# got abs lets see them



## Bro Bundy (Mar 29, 2014)

lets see them abs...summertime is coming ....booty shorts and sluts are out looking for cock


----------



## Joliver (Mar 29, 2014)

I cant figure out how to upload an MRI to tinypic.  But trust me....they are there.


----------



## PillarofBalance (Mar 29, 2014)

joliver said:


> I cant figure out how to upload an MRI to tinypic.  But trust me....they are there.



I have an MRI from my adductor tear and you can see my balls.


----------



## Joliver (Mar 29, 2014)

PillarofBalance said:


> I have an MRI from my adductor tear and you can see my balls.
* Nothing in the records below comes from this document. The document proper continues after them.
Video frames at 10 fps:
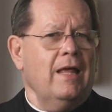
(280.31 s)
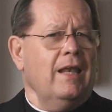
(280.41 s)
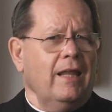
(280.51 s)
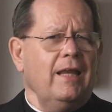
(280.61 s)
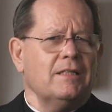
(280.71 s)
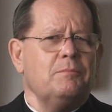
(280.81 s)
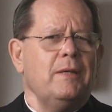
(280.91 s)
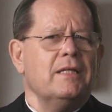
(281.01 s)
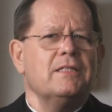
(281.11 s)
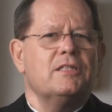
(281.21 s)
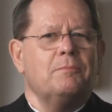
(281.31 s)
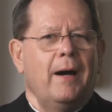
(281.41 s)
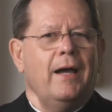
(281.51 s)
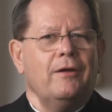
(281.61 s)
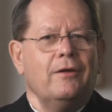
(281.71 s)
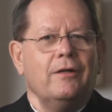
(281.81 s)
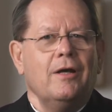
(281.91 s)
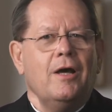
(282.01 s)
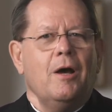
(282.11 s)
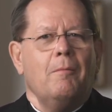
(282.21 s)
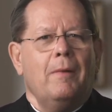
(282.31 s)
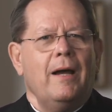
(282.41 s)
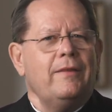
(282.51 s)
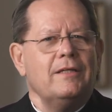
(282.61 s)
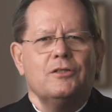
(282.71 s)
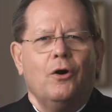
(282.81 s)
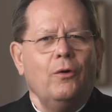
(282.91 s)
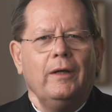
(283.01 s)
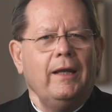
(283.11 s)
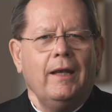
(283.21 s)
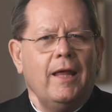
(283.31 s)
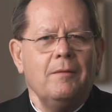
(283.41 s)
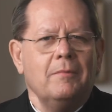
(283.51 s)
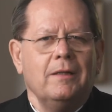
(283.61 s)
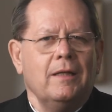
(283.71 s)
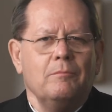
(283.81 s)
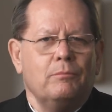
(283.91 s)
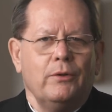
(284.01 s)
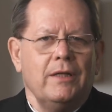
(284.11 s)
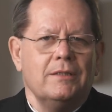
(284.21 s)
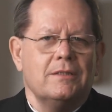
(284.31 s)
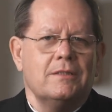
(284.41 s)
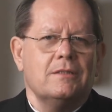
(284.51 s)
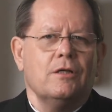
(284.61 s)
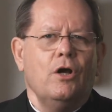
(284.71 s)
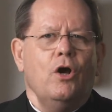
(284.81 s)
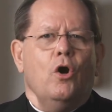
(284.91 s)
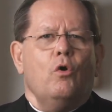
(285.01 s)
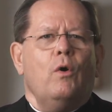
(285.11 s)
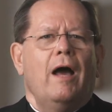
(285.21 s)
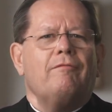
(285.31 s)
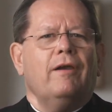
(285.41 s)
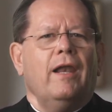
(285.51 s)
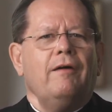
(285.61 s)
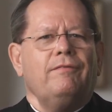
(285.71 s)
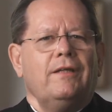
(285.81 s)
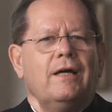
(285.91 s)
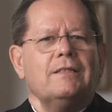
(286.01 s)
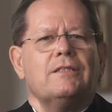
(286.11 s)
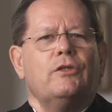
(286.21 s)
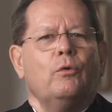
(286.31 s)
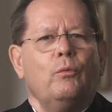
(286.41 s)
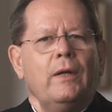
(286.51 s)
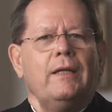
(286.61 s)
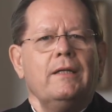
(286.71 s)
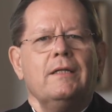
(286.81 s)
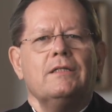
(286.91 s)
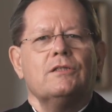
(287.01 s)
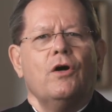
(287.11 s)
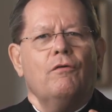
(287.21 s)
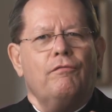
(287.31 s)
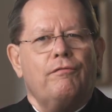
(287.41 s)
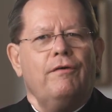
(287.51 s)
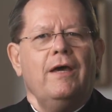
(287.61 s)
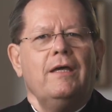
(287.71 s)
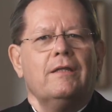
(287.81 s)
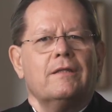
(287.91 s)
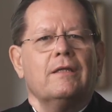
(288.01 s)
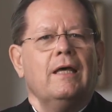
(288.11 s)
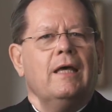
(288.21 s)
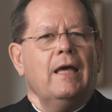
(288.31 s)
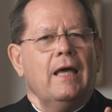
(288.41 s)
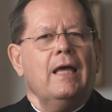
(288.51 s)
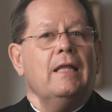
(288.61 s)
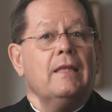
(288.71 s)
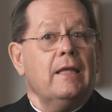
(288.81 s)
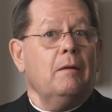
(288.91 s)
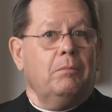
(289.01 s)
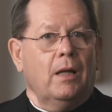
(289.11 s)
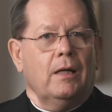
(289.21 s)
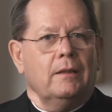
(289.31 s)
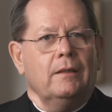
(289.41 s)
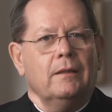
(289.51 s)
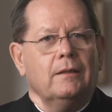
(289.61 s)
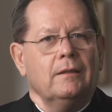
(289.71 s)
Let us be inspired by these holy laymen and priests who have left us the witness of faith and their blood.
Pretty certain I have abs....very certain I no longer have balls.


----------



## Dtownry (Mar 29, 2014)

A PP thread would have been better...


----------



## italian1 (Mar 29, 2014)

BBs just a show off. Ima start a show us your calf thread soon


----------



## heavydeads83 (Mar 29, 2014)

I'm gonna start a show us your glutes thread.  That's what the ladies really love.


----------



## Bro Bundy (Mar 29, 2014)

hahahahaha all PL...come on u bodybuilders lets see some conditioning


----------



## Tren4Life (Mar 29, 2014)

Defiantly no abs here.


----------



## Bro Bundy (Mar 29, 2014)

Dtownry said:


> A PP thread would have been better...



flyingdragon would have us all beat...he is the pp man


----------



## DieYoungStrong (Mar 29, 2014)

italian1 said:


> BBs just a show off. Ima start a show us your calf thread soon



This is a VERY bad idea...


----------



## AlphaD (Mar 29, 2014)

Abs what are those? Looks like this is a thread for Bb and Azog.


----------



## Rumpy (Mar 29, 2014)

Never heard of them


----------



## DieYoungStrong (Mar 29, 2014)

This thread needs ryanharvey.


----------



## Malevolence (Mar 29, 2014)

Best post so far! Winner


----------



## Yaya (Mar 29, 2014)

I'm not gay or european..or an angry russian

No abs here


----------



## Bro Bundy (Mar 29, 2014)

Yaya said:


> I'm not gay or european..or an angry russian
> 
> No abs here



i gotta give it to u your fukkin huge...i would kill for your mass


----------



## Bro Bundy (Mar 29, 2014)

i guess its a Nj thing...if u dont have abs u dont get the hottest ass in the state...i wont let that happen..i need that ass


----------



## Yaya (Mar 29, 2014)

Maybe if I had abs I could have a  wife who didn't look like Wolf Blitzer


----------



## italian1 (Mar 29, 2014)

Now that we all feel fat.  Who wants to start a best desert recipe thread


----------



## ECKSRATED (Mar 29, 2014)

Is that a 10 pack bundy? Lol damn nice let me see what I can come up with


----------



## Assassin32 (Mar 29, 2014)

Bundy, I'm 260, married, 40 and drink massive quantities of beer and whiskey on the weekends. I can barely find 'em, let alone see 'em.


----------



## Yaya (Mar 29, 2014)

Let me try and find a pic from 1997


----------



## Malevolence (Mar 29, 2014)

Give me about three weeks and I will post


----------



## Yaya (Mar 29, 2014)

Jada let's see them abs dammit!!!!  Great opportunity for u to also get ur post count up


Oh....wait, isn't that what the new member section is for?


----------



## Bro Bundy (Mar 29, 2014)

Yaya said:


> Jada let's see them abs dammit!!!!  Great opportunity for u to also get ur post count up
> 
> 
> Oh....wait, isn't that what the new member section is for?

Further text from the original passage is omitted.